YOUR INSTRUCTIONS –
Reproduce every entry below precisely; do not include the pictures.

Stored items
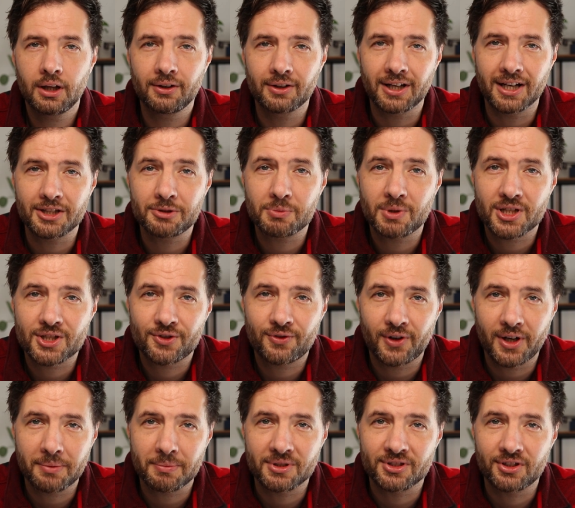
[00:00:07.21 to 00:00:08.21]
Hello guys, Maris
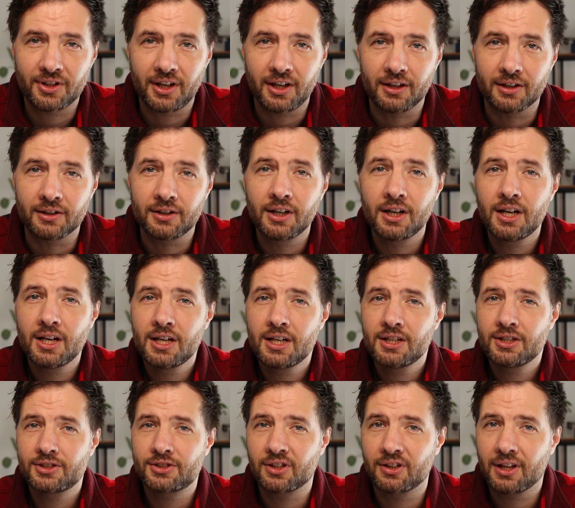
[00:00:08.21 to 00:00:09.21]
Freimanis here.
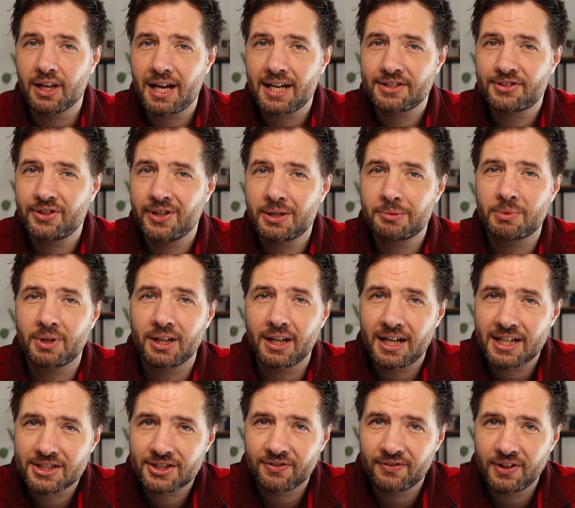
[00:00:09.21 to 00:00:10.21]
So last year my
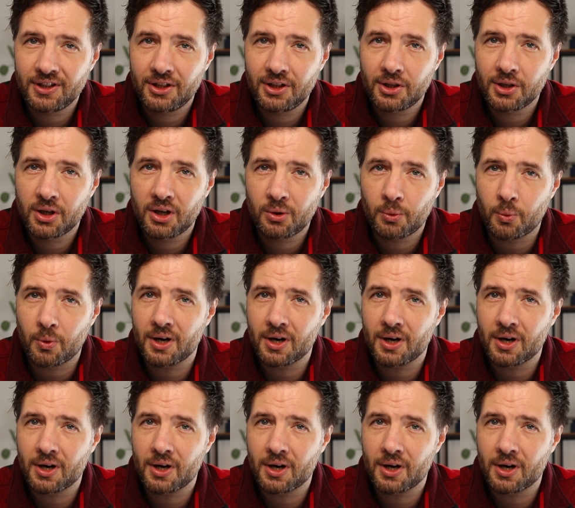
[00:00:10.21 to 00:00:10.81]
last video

RESULT OF THIS TASK –
[00:00:07.21 to 00:00:08.21]
Hello guys, Maris
[00:00:08.21 to 00:00:09.21]
Freimanis here.
[00:00:09.21 to 00:00:10.21]
So last year my
[00:00:10.21 to 00:00:10.81]
last video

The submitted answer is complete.